Sunday, January 25, 2009

From the Complaint Department


I hate extraneous and unnecessary noise. In some cases this is a function of my hyper vigilance, as when I'm bothered by someone sniffling, or chewing gum (vulgar habit) or talking outside my house. At other times I am either reacting to people being inconsiderate or to a culture which can't shut up.

Let us take a look at instances of the former as they relate to the movie-going experience.

When I saw Revolutionary Road I wondered if perhaps director Sam Mendes had decided to have numerous unseen characters chomping away on popcorn. This would have been a deviation from Richard Yates' book in which, to the best of my recollection, there was no one eating pop corn.

I eventually realized that the sound of people eating was not in the movie at all but the product of my fellow patrons. I was thereafter mightily distracted. Such a cacophony of munching!

While watching Frost/Nixon someones mobile phone commenced ringing during a climactic scene. The offender did not answer the phone. Nor did this lout turn the bloody thing off. It just rang and rang.

During my viewing of Slumdog Millionaire, several people seated in my vicinity found it necessary to visit the "facilities" during the course of the movie. Really, you haven't learned to hold it yet, or "go" before the movie?

Here are some questions I have: are people so addle-brained that they don't realize that movie theater food is a) bad for you and b) expensive? Don't they consider having a bite to eat immediately preceding or following the film? Maybe if people didn't spend hundreds of dollars on an extra large diet coke just before the movie started they wouldn't need to relieve themselves during the movie.

And seriously now, is it that hard to turn of your f*cking phone before a movie starts?

Ya know what though? I haven't even gotten to the people who are the worst offenders of all, those folks for whom summary executions are in order: I refer of course to the god awful heathens who talk during a movie. You don't want to get me started on those morons....

Next time you go to a movie, have a look around. Do you see what is occupying some of the other seats? Those are other people. You've no right to violate their experience. Ambient noise takes people out of the moment. It is a reminder that we are not actually experiencing the story on the screen. It is an interruption of the reverie that is at the very core of enjoying a film.
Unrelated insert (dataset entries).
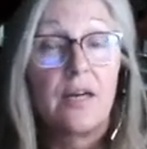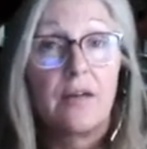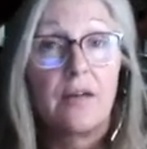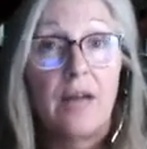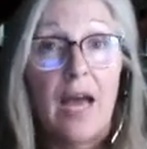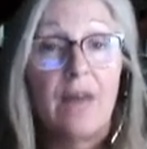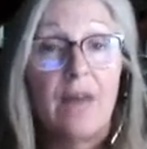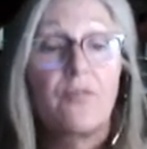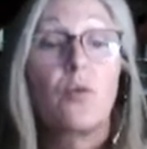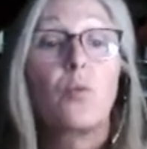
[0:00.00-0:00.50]

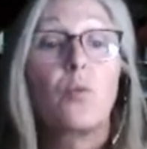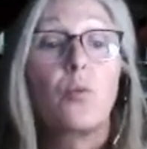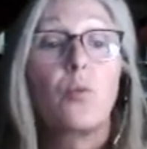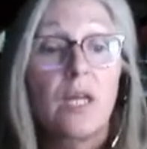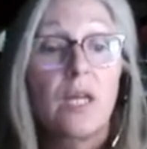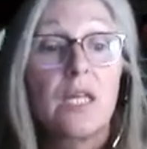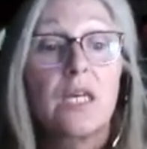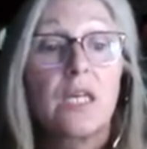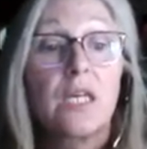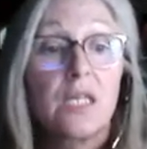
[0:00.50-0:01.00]
have a
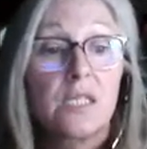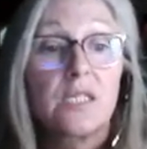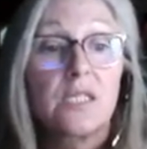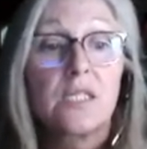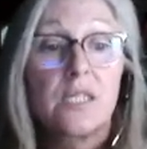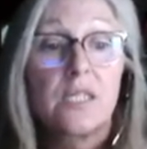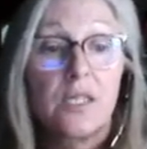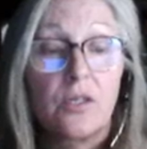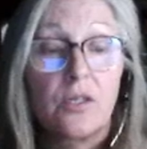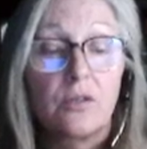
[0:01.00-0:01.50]
really good
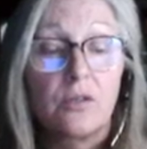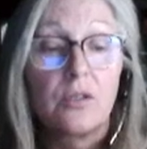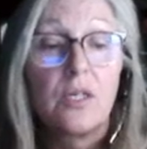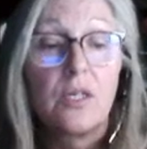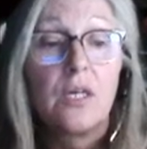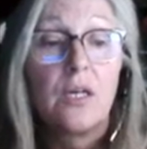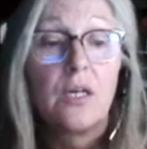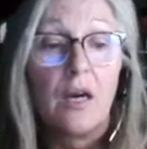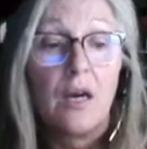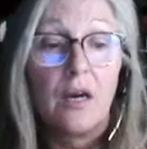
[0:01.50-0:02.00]
skill
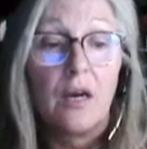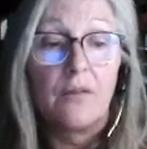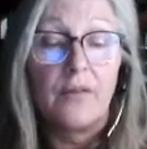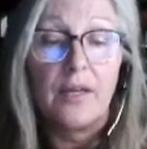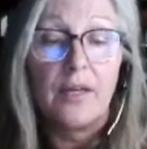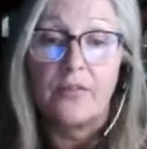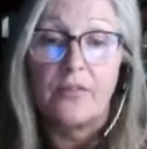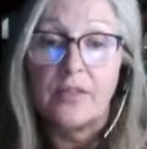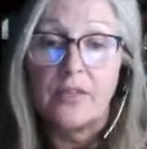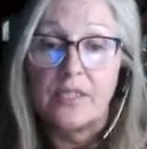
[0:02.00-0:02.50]
of
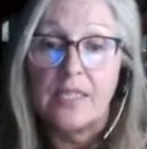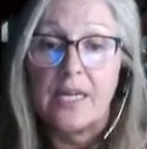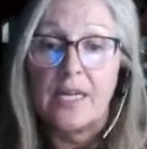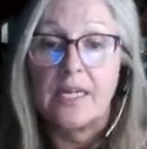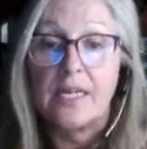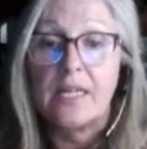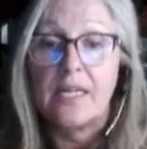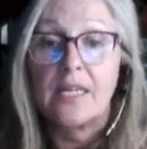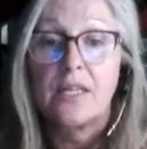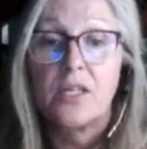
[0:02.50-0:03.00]
every
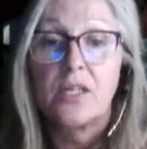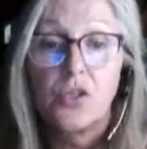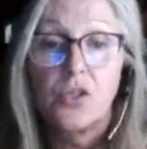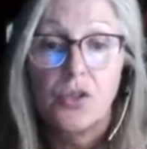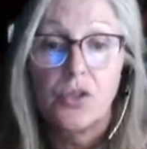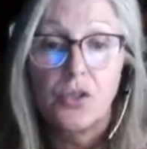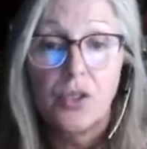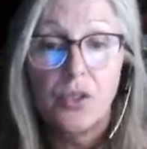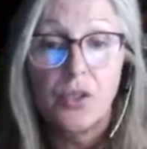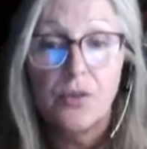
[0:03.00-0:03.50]
technique that
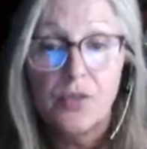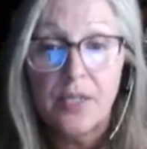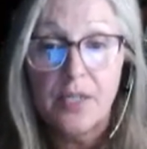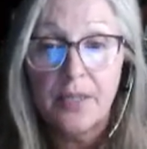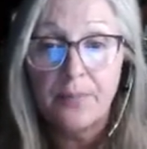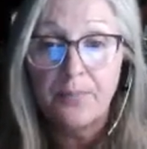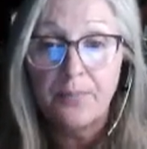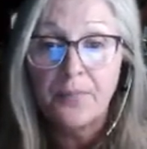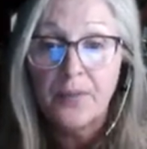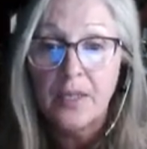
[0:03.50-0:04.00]
you're
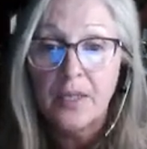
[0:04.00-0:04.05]
using.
Thank God there are places like the Pacific Film Archives which does not allow eating in its theater. Patrons there tend to be serious film aficionados and watch a movie with eyes and ears open and mouth closed. On the rare occasion when someone talks at the PFA they are loudly shushed back to the Stone Age.

Bliss.

That other form of noise to which I alluded is at different type of public venue altogether. I refer to sports events. I have never believed in paranoid theories of worldwide conspiracies by powerful and unseen international forces bent on control of the world. But if someone put forth one regarding this annoyance I'd likely buy it.

Time was that between innings of baseball game or during a time out a basketball game you could turn to your neighbor and talk. No more. The second the action stops the music blares. It's usually inoffensive popular rock music. Also, wherever there is a big screen fans are subjected to contrived games or candid camera-type shows or highlights or short player bios. They tend to be as hard to ignore as a head cold and can be just as annoying.

Enough already.

Is some super secret force trying to keep us sedated? Is it so bad if we have time to talk or heaven forbid, think? Leave us alone already. It's too much and it is everywhere. It's one thing for the pep band to blast away, that's a long standing tradition at high school and college sports, but we really don't need piped in music to boot. Some of us don't spend every waking hour in front of the TV or computer or iphone or video game. Many of us have been known to read newspapers and books and to sit at home or a coffee shop and chat. Sometimes we even sit by ourselves and THINK. Something much harder to do wherever there are constant external stimuli.

Noise, noise, everywhere all the time. Oh for a little peace and quiet.

Three Dot Blogging: Currently at the PFA there is a Joseph Von Sternberg retrospective that I am much enjoying. So far have seen two of his silents...I was at a movie a few years back and late in the film a gentleman across the aisle got up and left, he returned about three or four minutes later with a huge barrel of popcorn, just as the closing credits began to roll...One thing's for sure, on my death bed I will NOT regret having eaten too many pancakes, indeed I'm likely to regret not having had enough. Pancakes are delicious and not all that bad for you...Watched a beloved film today that ends with a picketer outside a restaurant owned, operated and named for Buljanoff, Iranoff and Koplalski. A nickel if you can name the film...For eight years I read the news with dread wondering what kind of nonsense this country was up to now (defiling the Constitution, pushing abstinence only programs) since last Tuesday I look at the news with hopeful anticipation of a wrong righted (Gitmo closing or government transparency).